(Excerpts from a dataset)
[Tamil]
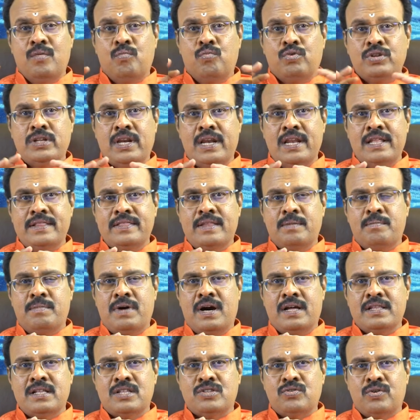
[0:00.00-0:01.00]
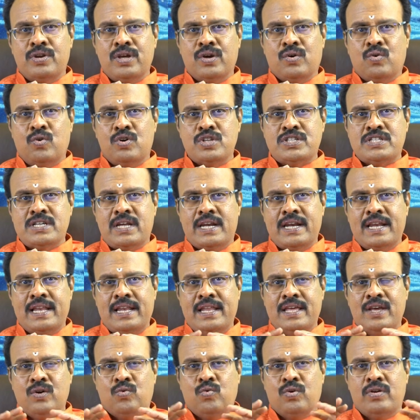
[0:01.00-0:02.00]
முதலில் இந்த மாதத்தினுடைய கோச்சார
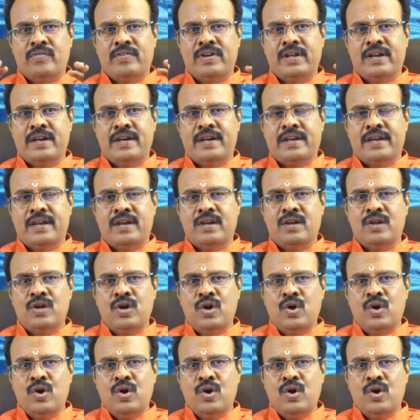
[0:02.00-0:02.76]
நிலையை கூறிவிடுகின்றேன்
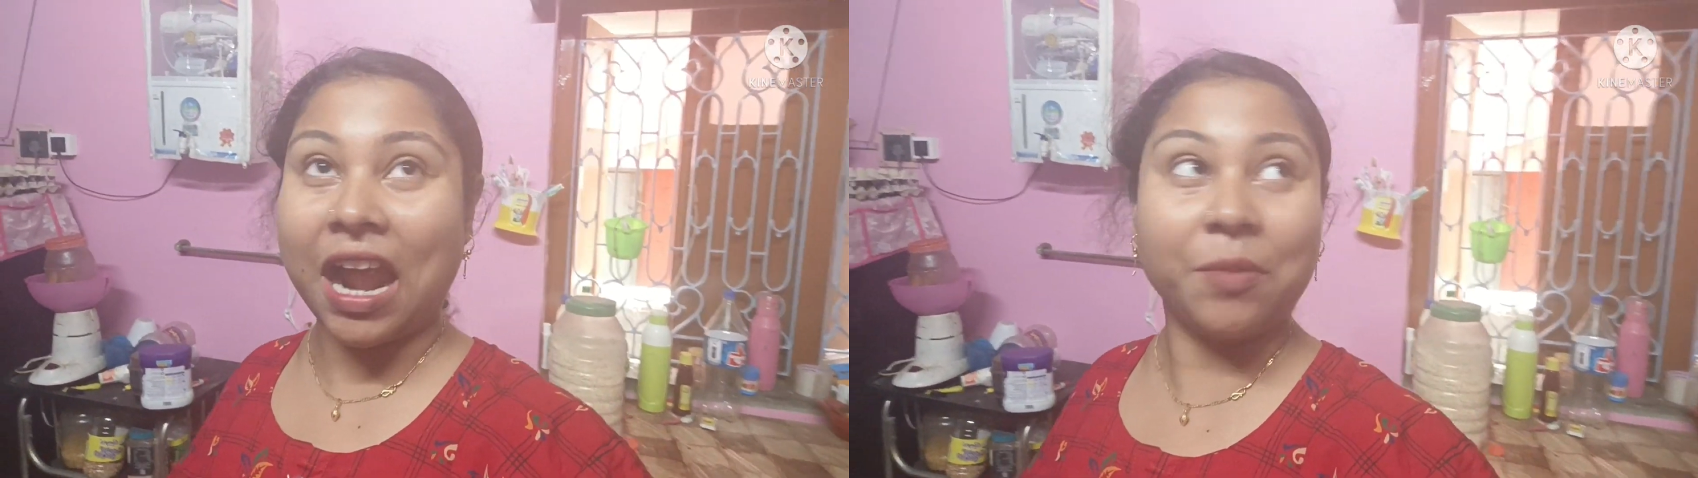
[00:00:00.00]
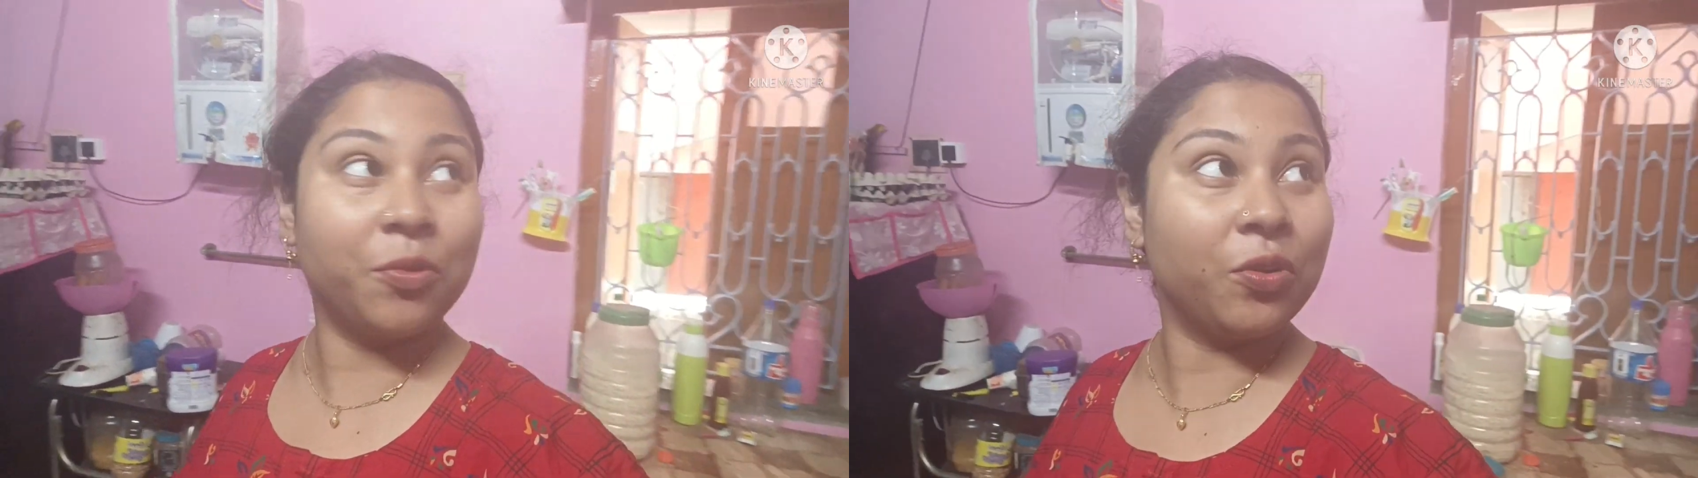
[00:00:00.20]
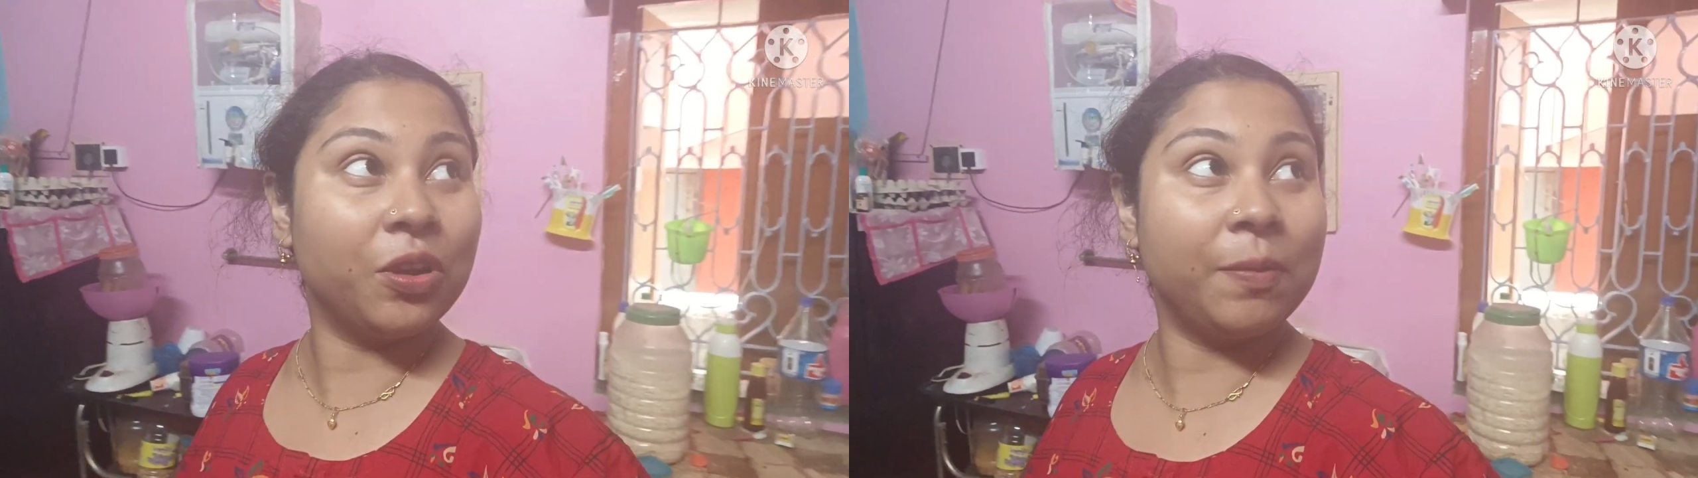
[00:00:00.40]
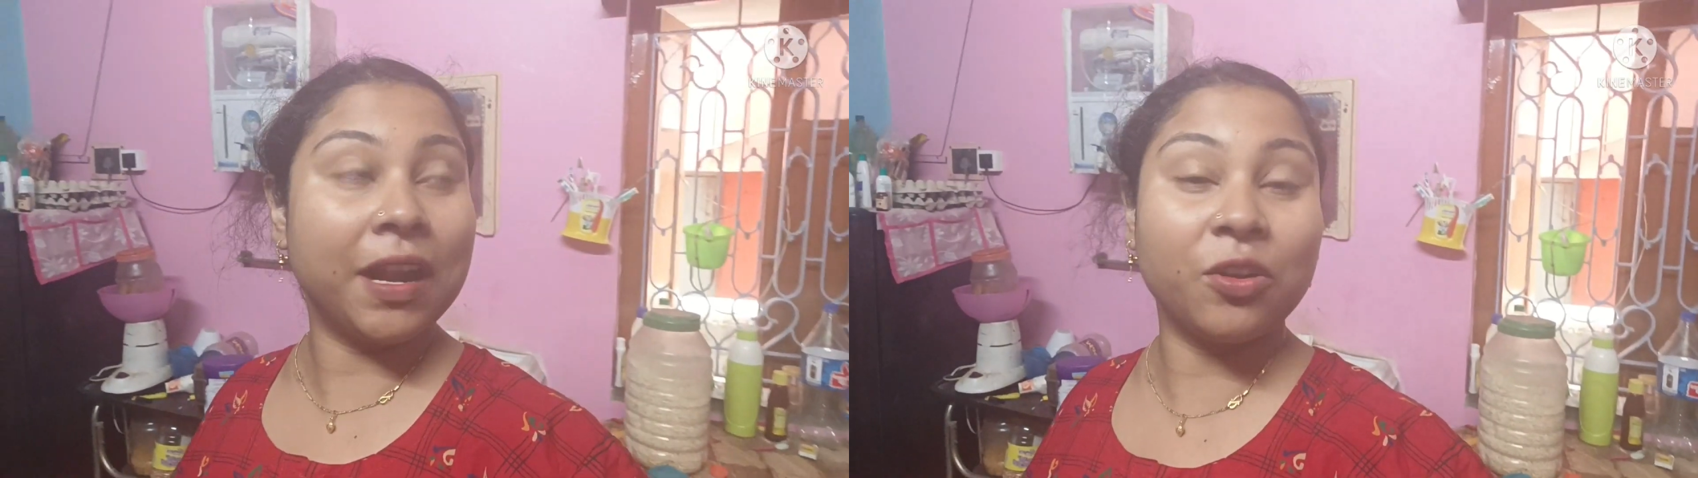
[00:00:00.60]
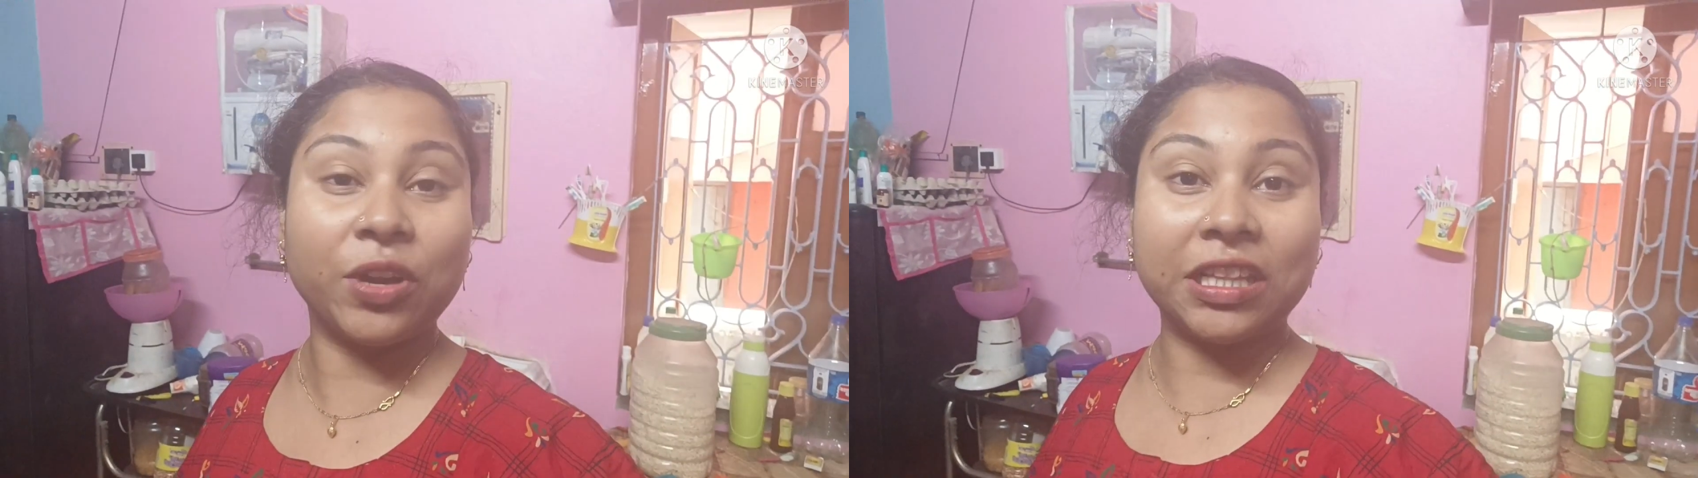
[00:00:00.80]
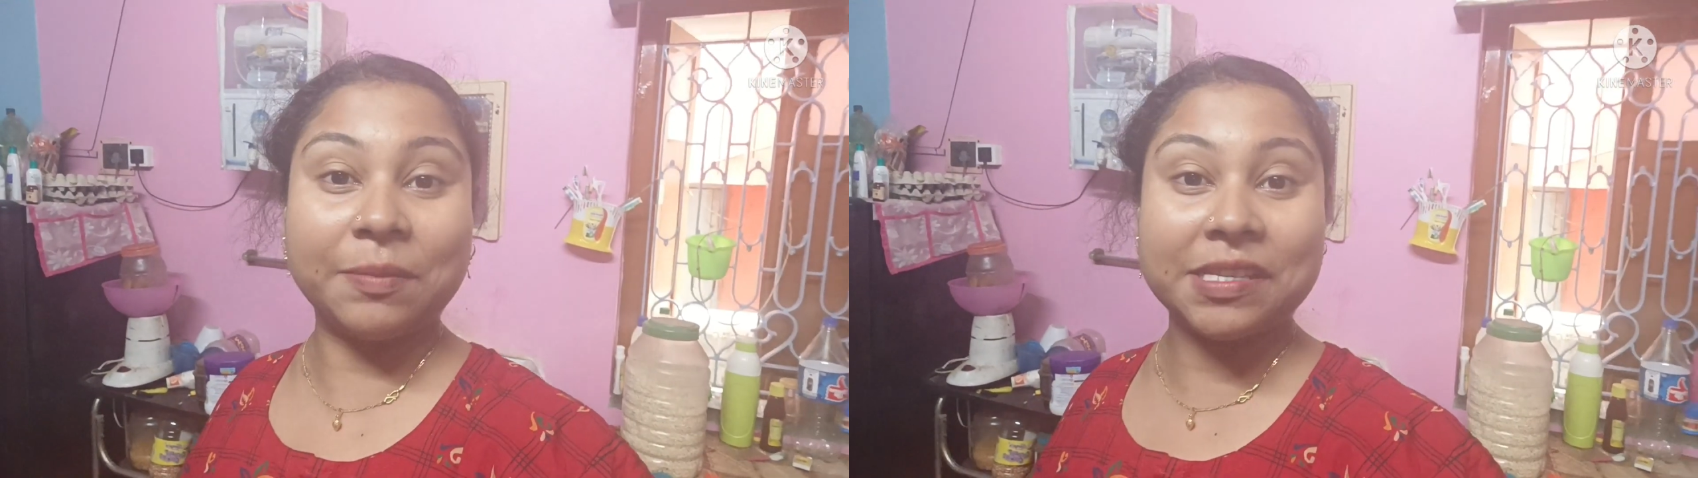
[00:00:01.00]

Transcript: আর মঙ্গলবার ঘড়িতে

- The problem:
Exactly reproduce each record, leaving out any pictures.

- Expected answer:
[Tamil]
[0:00.00-0:01.00]
[0:01.00-0:02.00]
முதலில் இந்த மாதத்தினுடைய கோச்சார
[0:02.00-0:02.76]
நிலையை கூறிவிடுகின்றேன்
[00:00:00.00]
[00:00:00.20]
[00:00:00.40]
[00:00:00.60]
[00:00:00.80]
[00:00:01.00]

Transcript: আর মঙ্গলবার ঘড়িতে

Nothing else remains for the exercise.